(AP) -- Technology and health care companies led a broad rally on Wall Street Tuesday that helped stocks overcome a wobbly start and recoup their losses from a day earlier.
The S&P 500 rose 0.8% after having been down 0.3% in the early going. The gain inched the benchmark index to an all-time high, eclipsing the record it set early last week.
Banks, industrial companies and energy stocks also helped push the S&P 500 higher. Communications companies were the only laggard. Treasury yields were mixed.
Investors weighed another large swath of company earnings reports Tuesday, including quarterly snapshots from Ralph Lauren and Clorox. While earnings have been strong, Wall Street remains cautious over COVID-19 and its potential impact on a still recovering economy amid the spread of the highly contagious delta variant.
This mutant version of COVID-19 is still reason for caution, but it likely won't have a significant impact on the economy's reopening and recovery because hospitalizations are relatively tame and fatalities are very low in comparison to infections, said Jason Pride, chief investment officer of private wealth at Glenmede.
"We may still deal with the lingering residual effects of the pandemic," Pride said. "You've probably got a period of time where the economy has to restitch itself back together."
The S&P 500 rose 35.99 points to 4,423.15. The Dow Jones Industrial Average gained 278.24 points, or 0.8%, to 35,116.40. and the Nasdaq composite index picked up 80.23 points, or 0.6%, to 14,761.29.
Smaller company stocks also notched gains. The Russell 2000 index rose 8.09 points, or 0.4%, to 2,223.58.
Investors are in the midst of earnings season, with more than 100 companies in the S&P 500 index reporting their results this week. So far earnings have been strong, with roughly nine out of every 10 companies beating analysts' expectations.

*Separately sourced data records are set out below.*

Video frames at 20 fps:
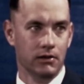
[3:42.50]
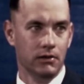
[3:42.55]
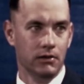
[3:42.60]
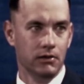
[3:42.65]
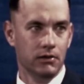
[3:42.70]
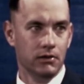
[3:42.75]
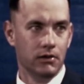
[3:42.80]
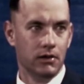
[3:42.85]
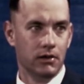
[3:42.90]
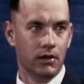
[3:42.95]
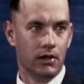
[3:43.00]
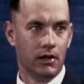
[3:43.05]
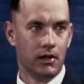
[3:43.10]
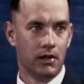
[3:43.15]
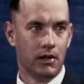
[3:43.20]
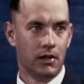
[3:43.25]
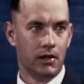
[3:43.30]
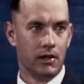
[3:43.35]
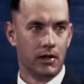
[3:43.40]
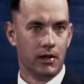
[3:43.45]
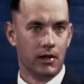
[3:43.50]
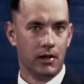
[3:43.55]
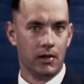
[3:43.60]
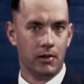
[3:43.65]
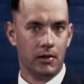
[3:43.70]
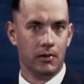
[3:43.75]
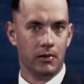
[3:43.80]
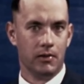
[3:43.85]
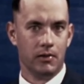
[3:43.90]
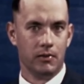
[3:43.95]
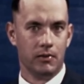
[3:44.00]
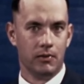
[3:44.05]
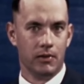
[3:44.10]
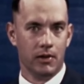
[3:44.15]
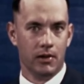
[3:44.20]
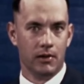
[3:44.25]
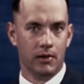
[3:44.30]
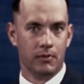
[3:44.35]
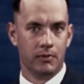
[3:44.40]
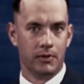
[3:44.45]
It wasn't until
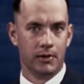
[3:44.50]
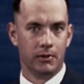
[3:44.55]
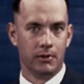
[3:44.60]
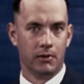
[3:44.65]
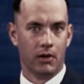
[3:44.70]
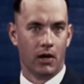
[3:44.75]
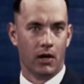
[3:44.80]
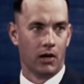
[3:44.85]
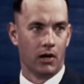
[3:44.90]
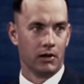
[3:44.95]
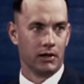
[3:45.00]
2016,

Clorox slumped 9.5% after reporting results that fell short of forecast and releasing a disappointing outlook.
Solid financial results helped lift several other companies. Ralph Lauren climbed 6.1% after handily beating analysts' fiscal first-quarter profit forecasts as sales rebounded. Columbia Sportswear rose 0.6% after reporting a surprise second-quarter profit.
Activision Blizzard fell 3.5% after the head of Blizzard Entertainment said he would resign, effective immediately. Blizzard, maker of popular video games such as "Overwatch" and "World of Warcraft," has been accused in a lawsuit of having a toxic work environment which has caused walkouts by employees.
Online broker Robinhood jumped 24.2% and topped its IPO price for the first time since its stock began trading last Thursday.
Bond yields were relatively stable. The yield on 10-year Treasury inched up to 1.18% from 1.17% from the day before. Less than a month ago, the 10-year note was trading around a yield of 1.35%.
Investors will be watching closely when the Labor Department releases its July jobs report Friday. Economists surveyed by FactSet forecast that the employers created 837,500 jobs last month and the unemployment rate fell to 5.7%.